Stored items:
◆ ◆ ◆ ◆ ◆

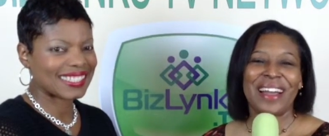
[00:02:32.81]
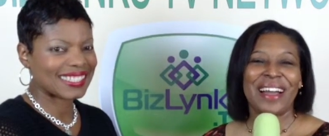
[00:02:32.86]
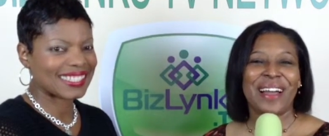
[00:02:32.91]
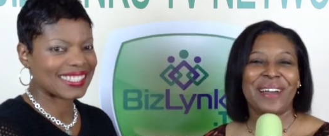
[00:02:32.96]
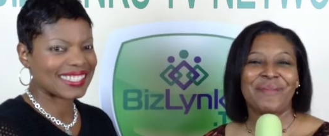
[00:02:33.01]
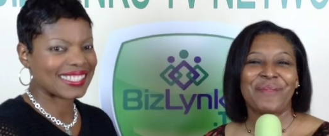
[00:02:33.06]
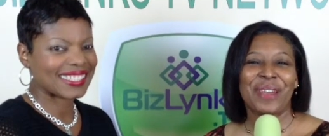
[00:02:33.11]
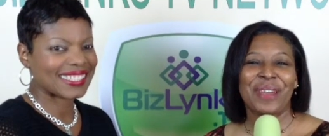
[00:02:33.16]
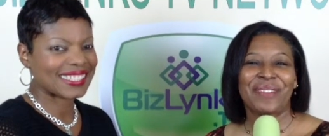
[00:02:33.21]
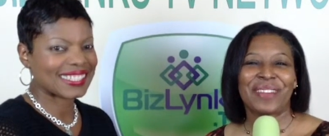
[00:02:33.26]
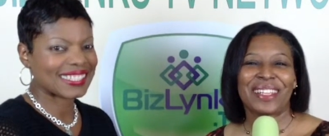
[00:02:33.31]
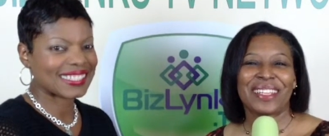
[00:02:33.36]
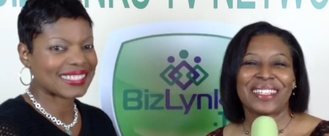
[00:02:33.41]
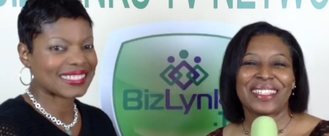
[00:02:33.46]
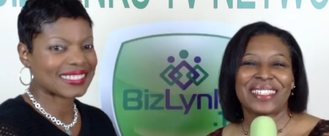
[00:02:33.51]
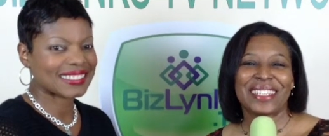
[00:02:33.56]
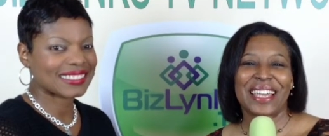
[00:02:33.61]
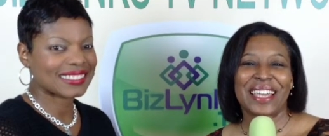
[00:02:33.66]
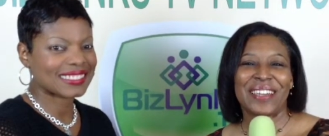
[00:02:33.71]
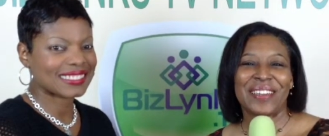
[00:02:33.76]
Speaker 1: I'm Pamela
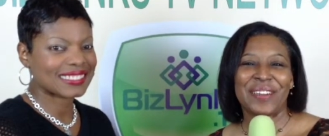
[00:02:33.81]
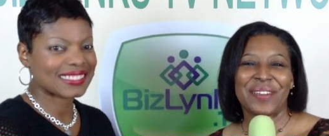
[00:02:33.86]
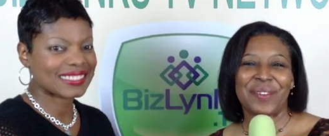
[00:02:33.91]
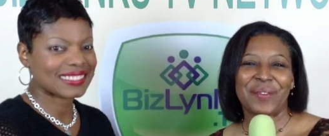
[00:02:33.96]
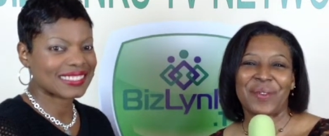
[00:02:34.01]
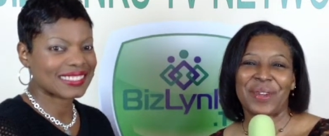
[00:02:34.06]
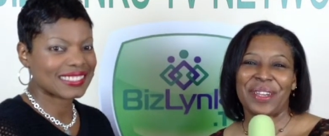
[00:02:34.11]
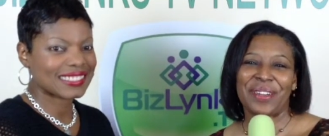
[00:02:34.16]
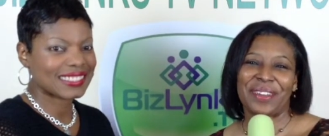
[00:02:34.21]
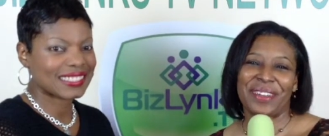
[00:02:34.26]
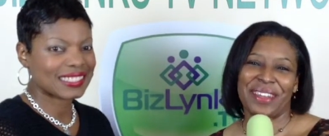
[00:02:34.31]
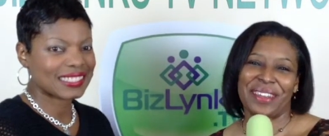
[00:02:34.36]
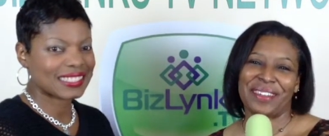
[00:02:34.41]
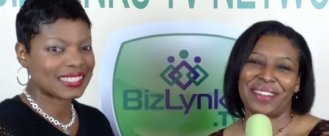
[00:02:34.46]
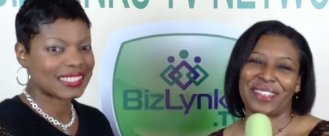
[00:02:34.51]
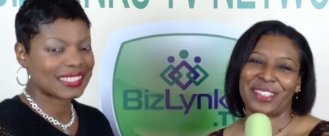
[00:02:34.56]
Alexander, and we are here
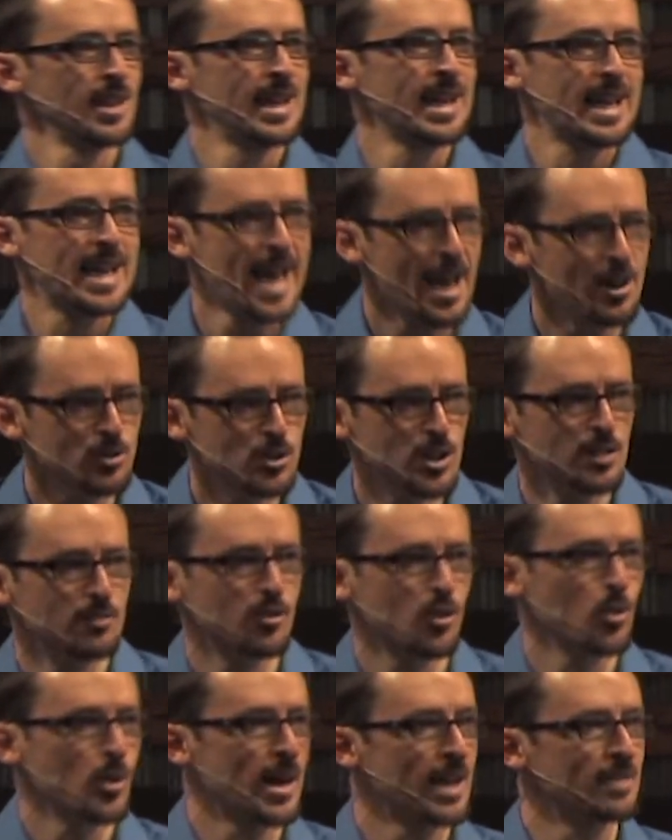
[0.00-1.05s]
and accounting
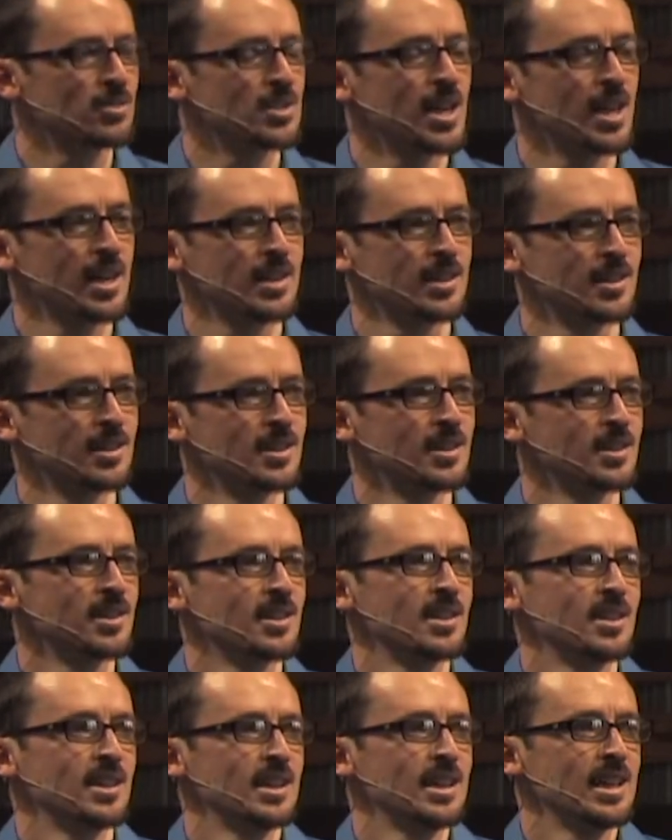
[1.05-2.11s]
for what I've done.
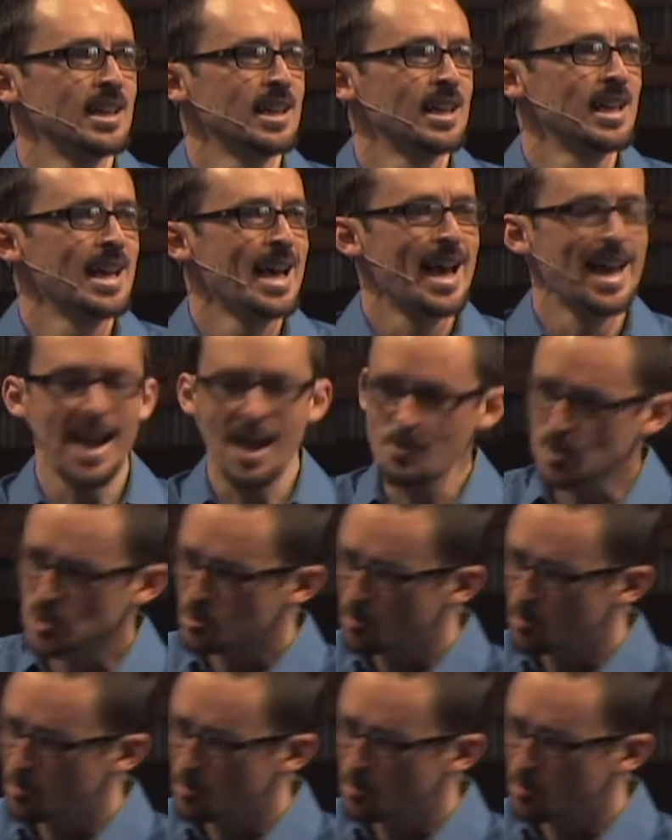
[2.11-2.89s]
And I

◆ ◆ ◆ ◆ ◆

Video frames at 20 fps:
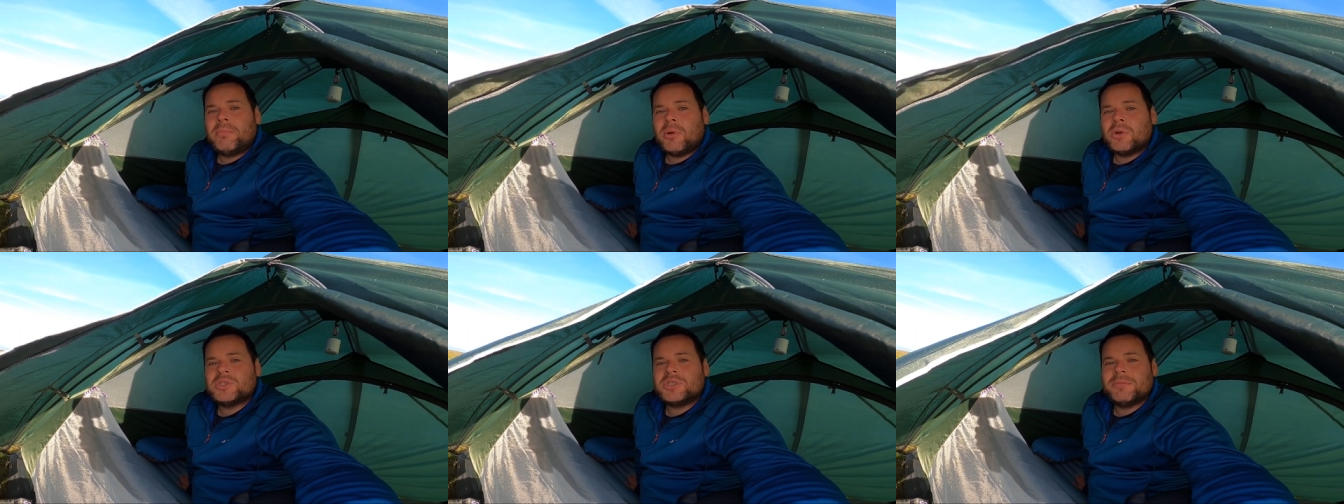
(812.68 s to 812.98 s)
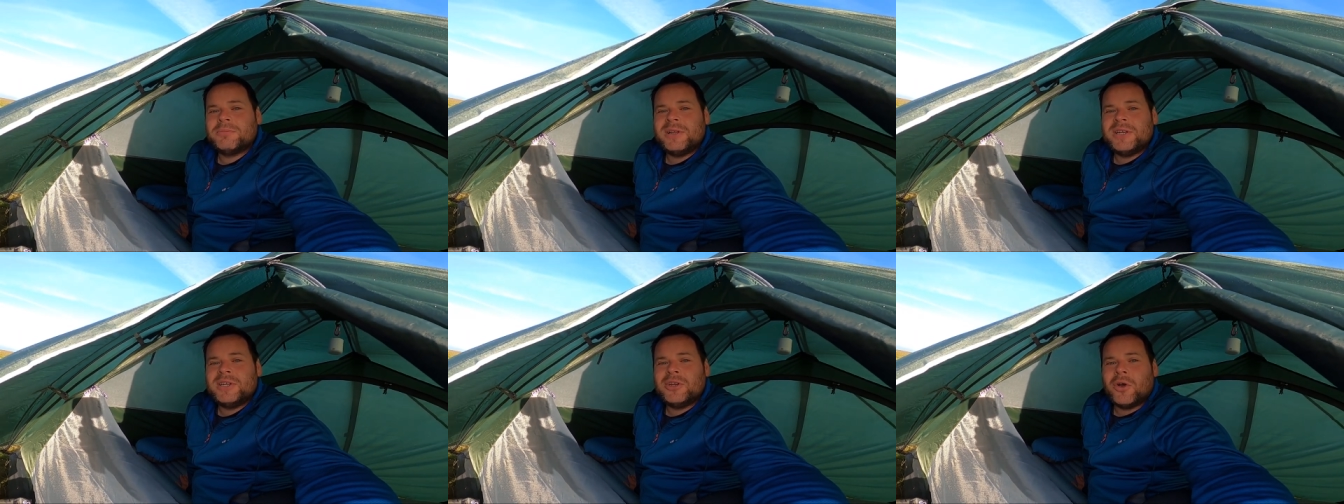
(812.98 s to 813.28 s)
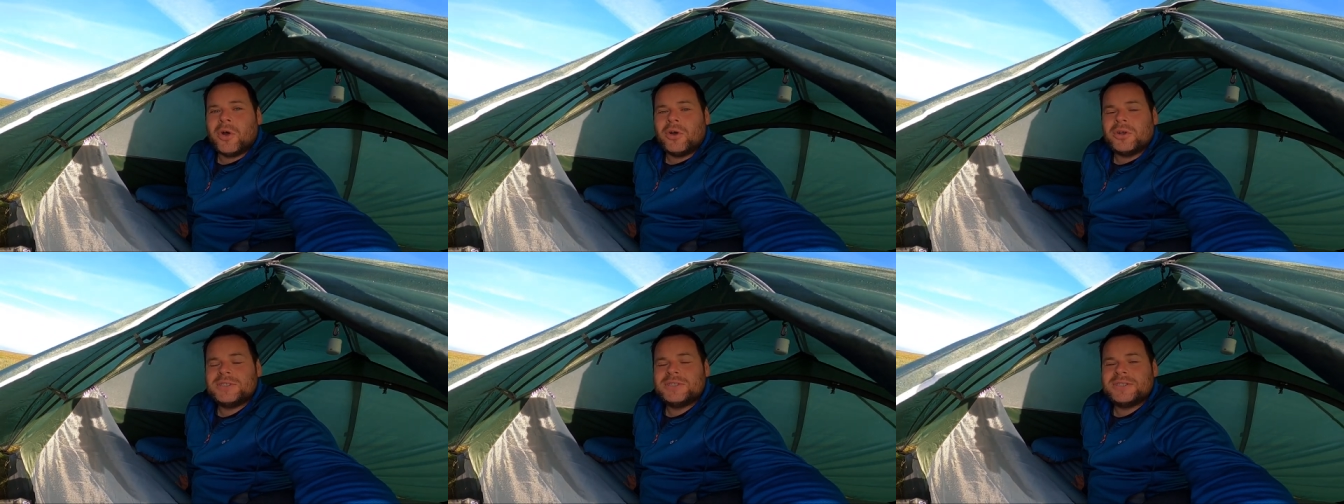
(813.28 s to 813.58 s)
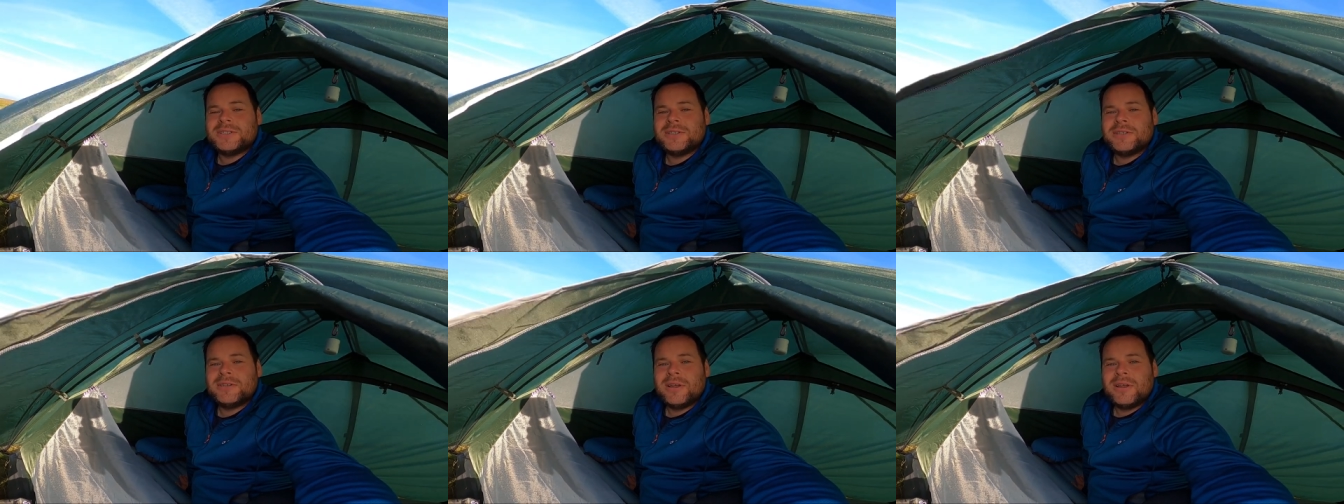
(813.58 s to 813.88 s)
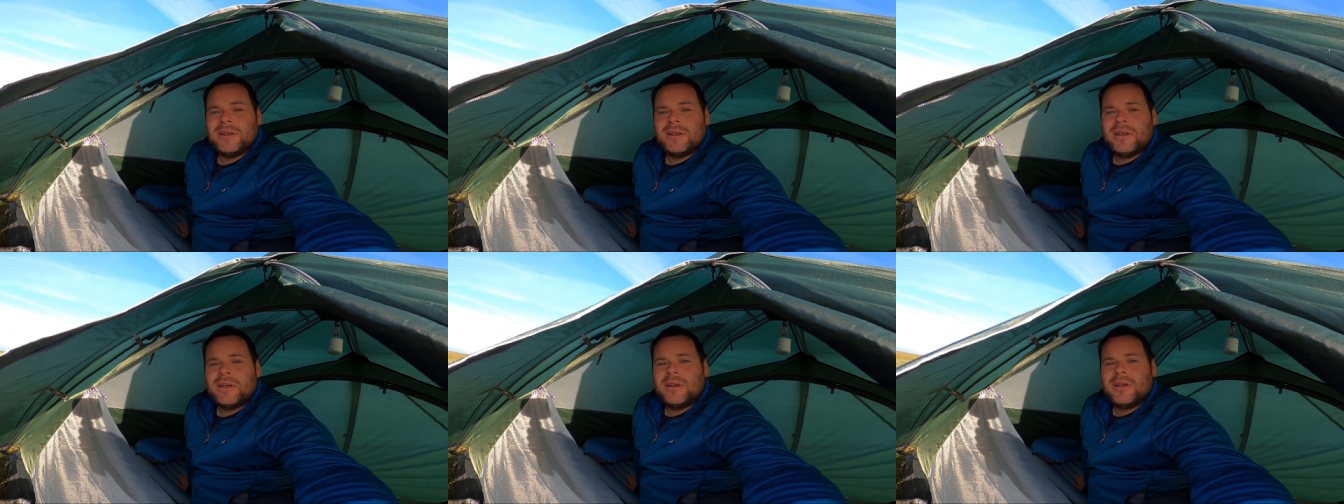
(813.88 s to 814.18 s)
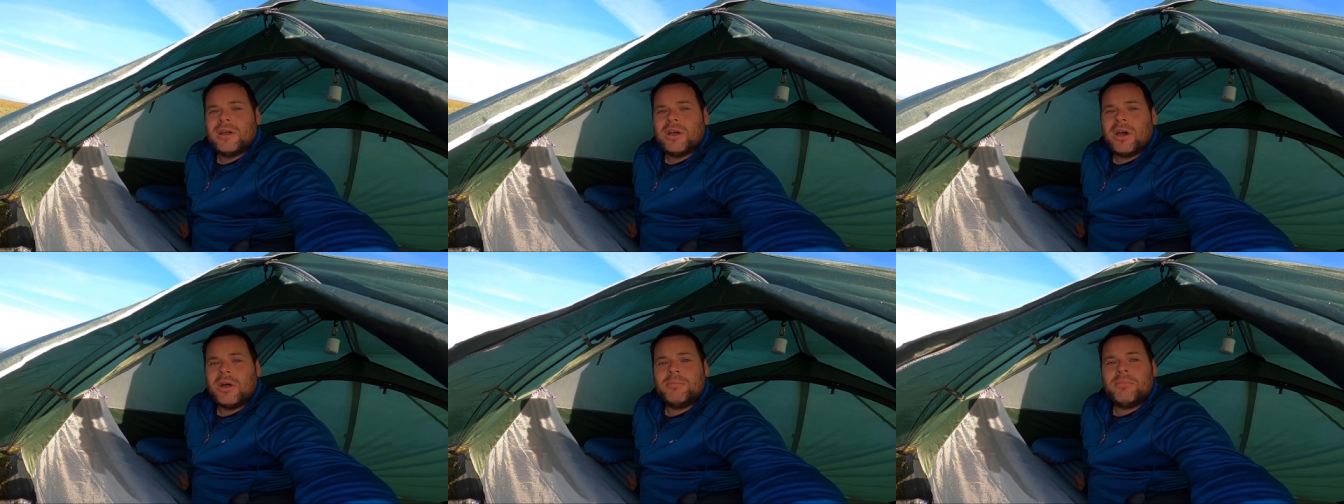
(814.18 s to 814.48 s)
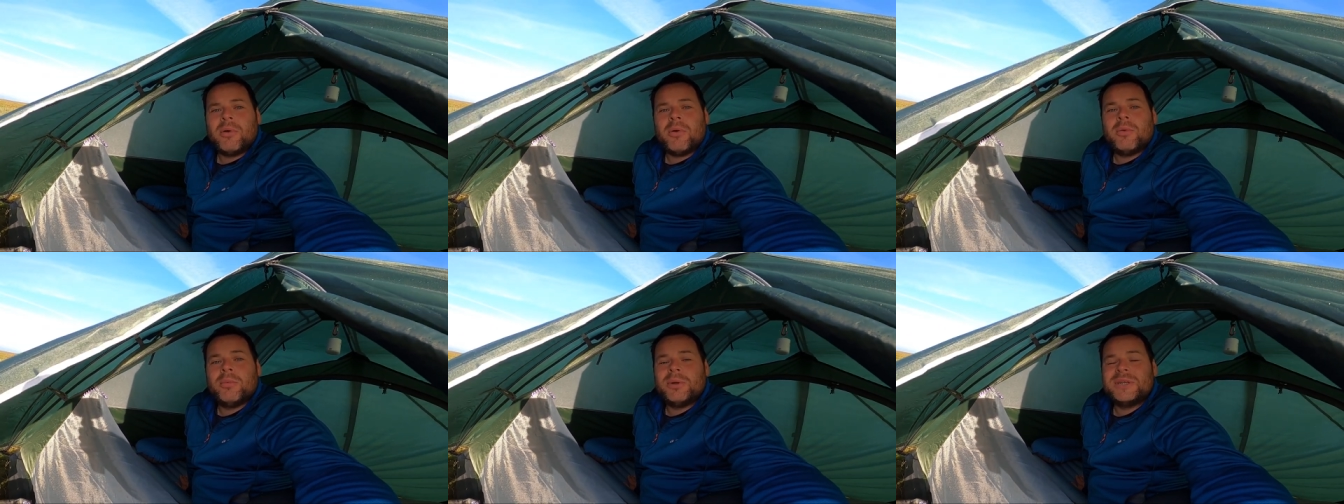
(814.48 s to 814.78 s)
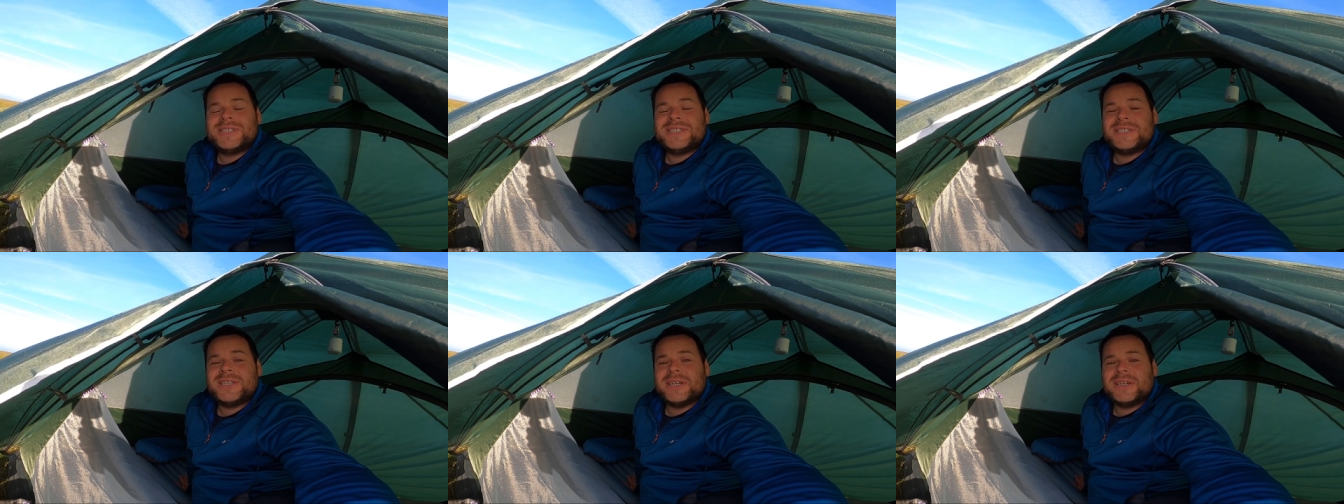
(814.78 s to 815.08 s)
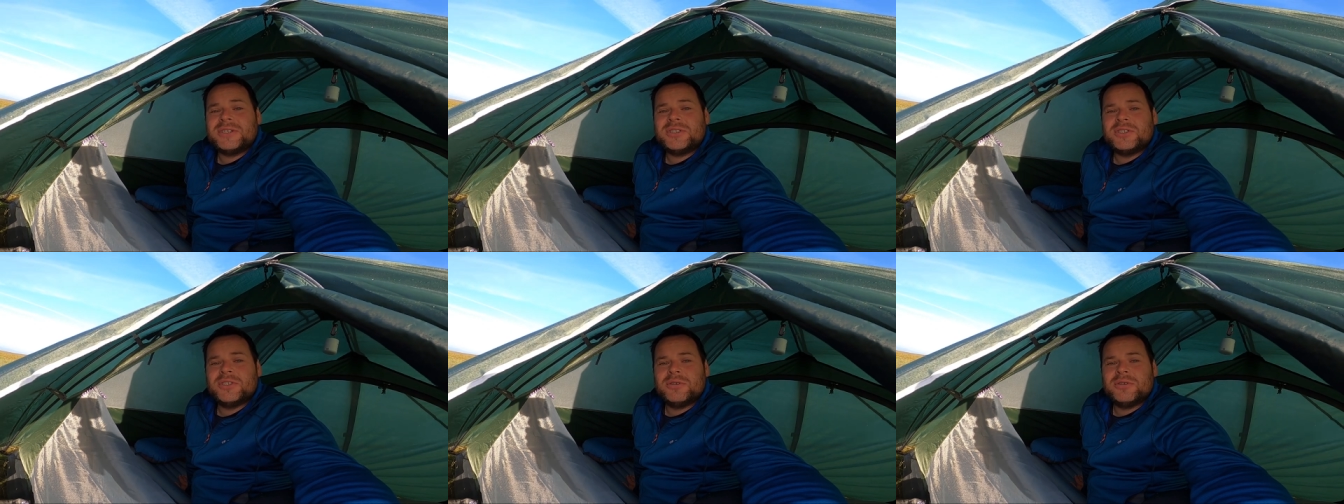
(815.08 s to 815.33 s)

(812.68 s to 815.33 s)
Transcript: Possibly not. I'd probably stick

◆ ◆ ◆ ◆ ◆

[YOUR OBJECTIVE]
An exact copy is needed of the entries above, starting at the line that holds "(813.58 s to 813.88 s)" and stopping at the line that holds "Transcript: Possibly not. I'd probably stick", both kept; pictures stay out.

[RESULT]
(813.58 s to 813.88 s)
(813.88 s to 814.18 s)
(814.18 s to 814.48 s)
(814.48 s to 814.78 s)
(814.78 s to 815.08 s)
(815.08 s to 815.33 s)

(812.68 s to 815.33 s)
Transcript: Possibly not. I'd probably stick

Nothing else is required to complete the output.